[EXTRACTED MATERIAL]
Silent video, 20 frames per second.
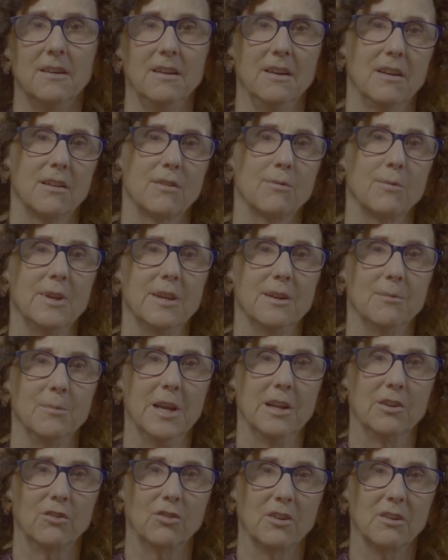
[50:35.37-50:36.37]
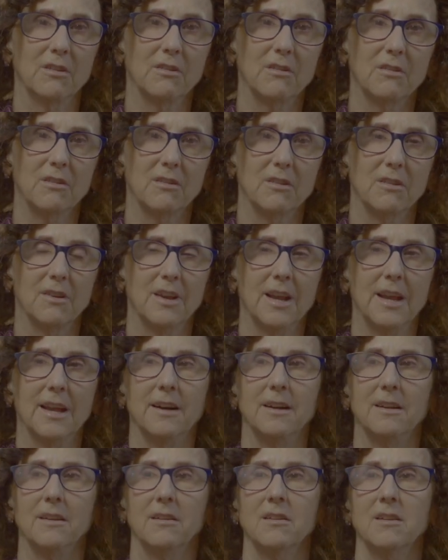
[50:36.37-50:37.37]
in three dimensions.
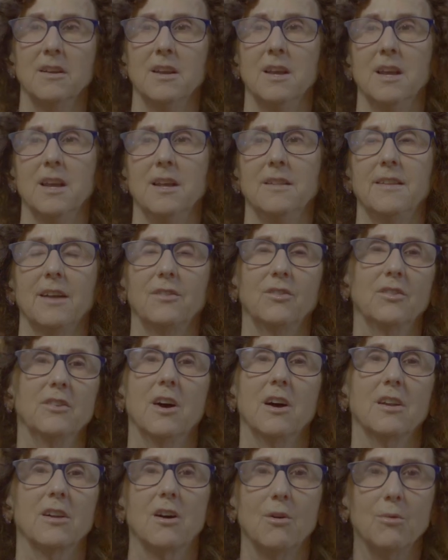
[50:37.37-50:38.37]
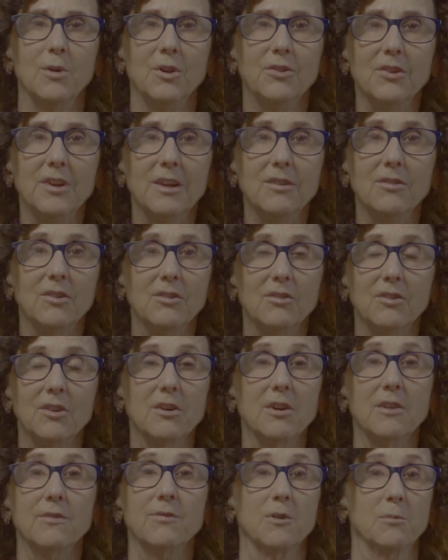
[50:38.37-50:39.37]
And that's not always
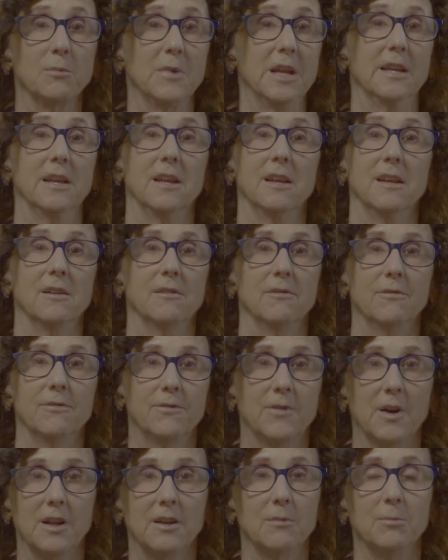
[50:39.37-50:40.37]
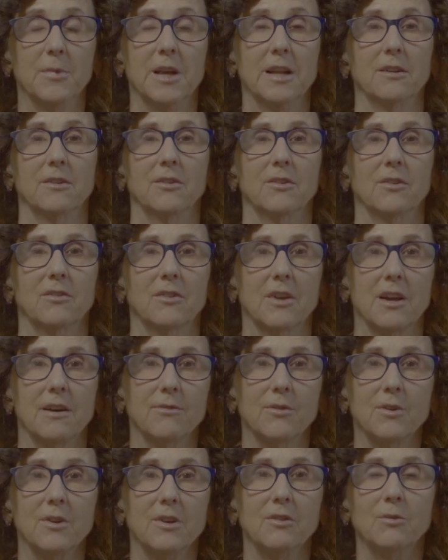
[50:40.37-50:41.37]
necessary for making fundamental
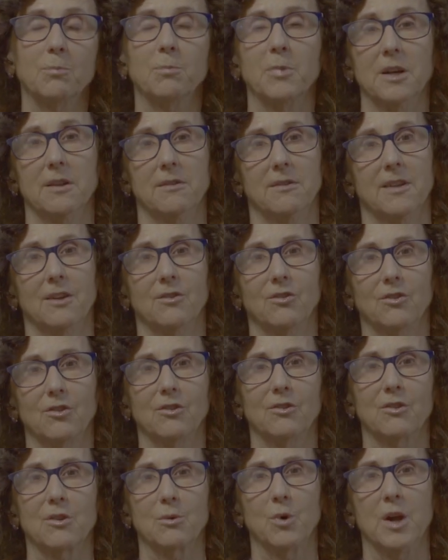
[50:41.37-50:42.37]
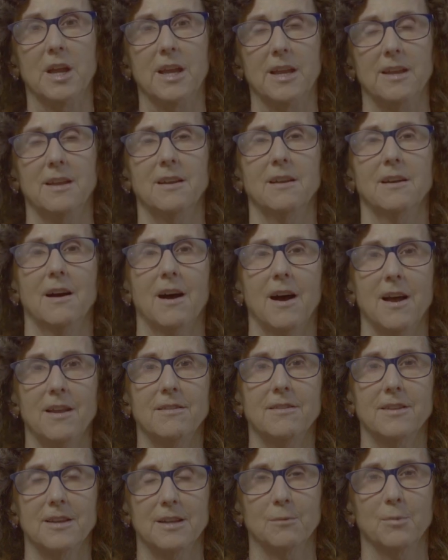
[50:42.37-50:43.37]
discoveries, but that's just the way I
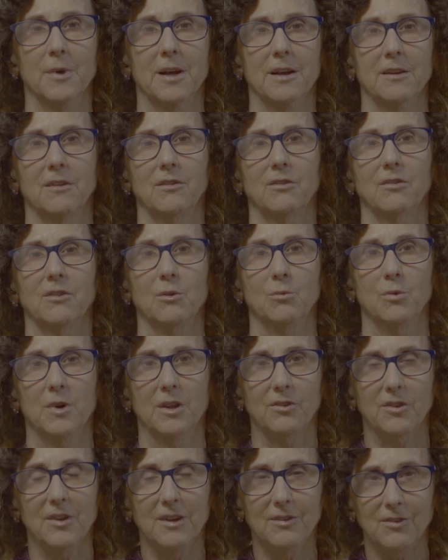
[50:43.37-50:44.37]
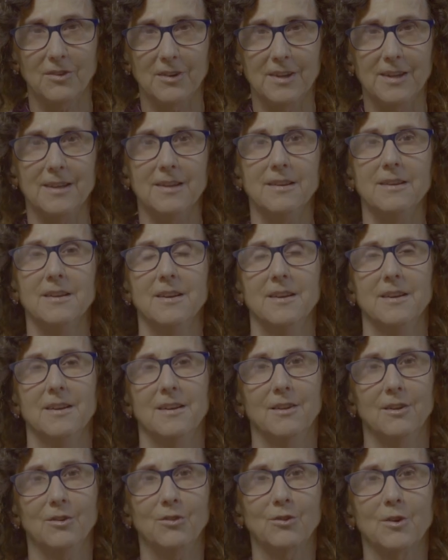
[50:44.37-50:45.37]
think about it. So once I see
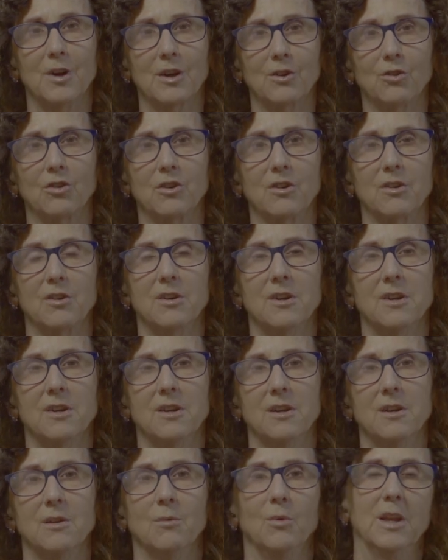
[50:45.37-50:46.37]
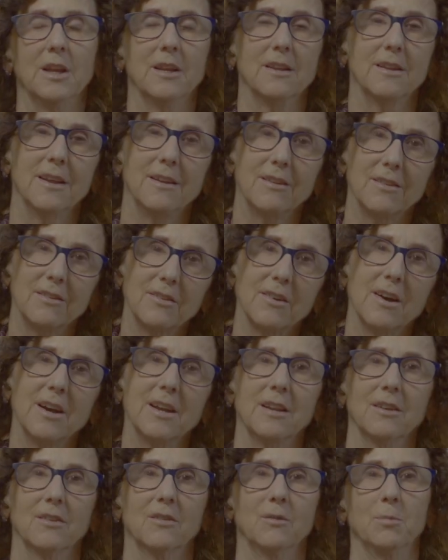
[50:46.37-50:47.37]
the structure, we can then
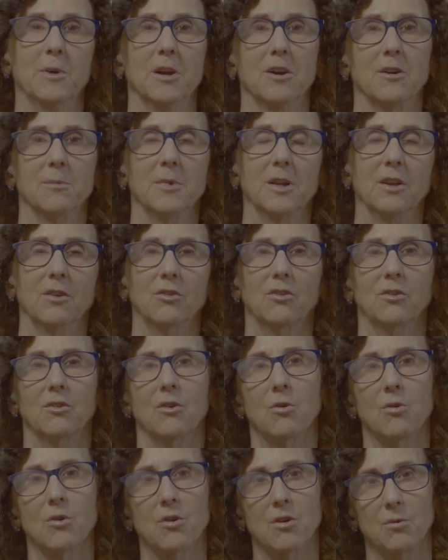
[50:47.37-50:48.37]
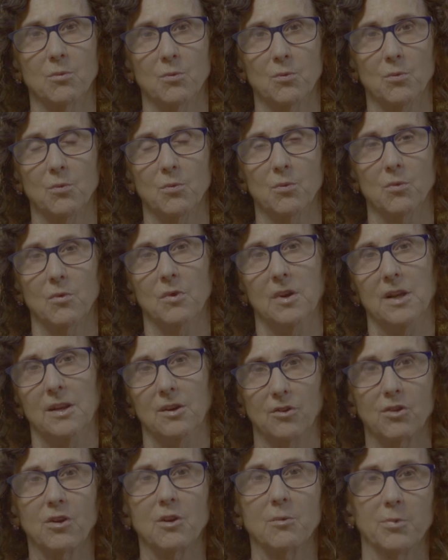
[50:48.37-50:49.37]
design experiments or
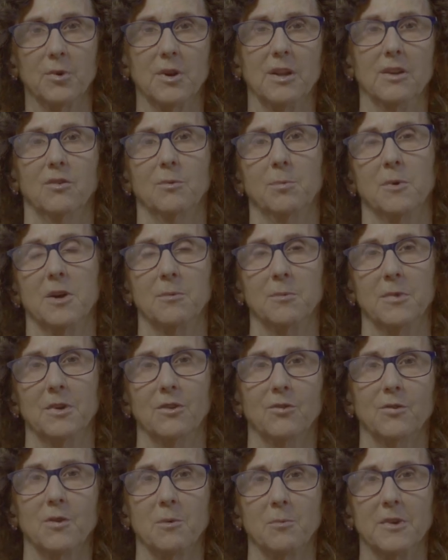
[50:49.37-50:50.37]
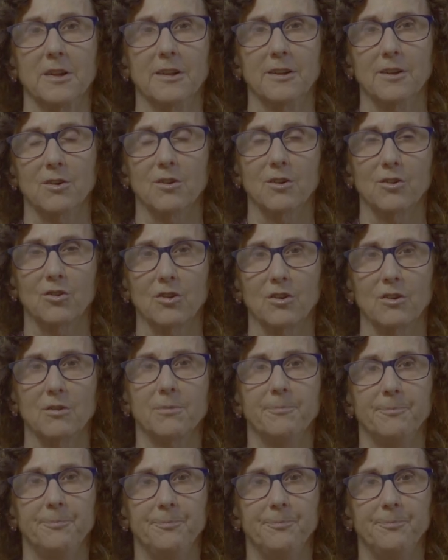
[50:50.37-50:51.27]
interpret experiments from the literature.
[/EXTRACTED MATERIAL]
**DIRECTIONS FOR THIS TASK**
Please retype the material in full, exactly as it reads, apart from the images.

**ANSWER SPACE**
Silent video, 20 frames per second.
[50:35.37-50:36.37]
[50:36.37-50:37.37]
in three dimensions.
[50:37.37-50:38.37]
[50:38.37-50:39.37]
And that's not always
[50:39.37-50:40.37]
[50:40.37-50:41.37]
necessary for making fundamental
[50:41.37-50:42.37]
[50:42.37-50:43.37]
discoveries, but that's just the way I
[50:43.37-50:44.37]
[50:44.37-50:45.37]
think about it. So once I see
[50:45.37-50:46.37]
[50:46.37-50:47.37]
the structure, we can then
[50:47.37-50:48.37]
[50:48.37-50:49.37]
design experiments or
[50:49.37-50:50.37]
[50:50.37-50:51.27]
interpret experiments from the literature.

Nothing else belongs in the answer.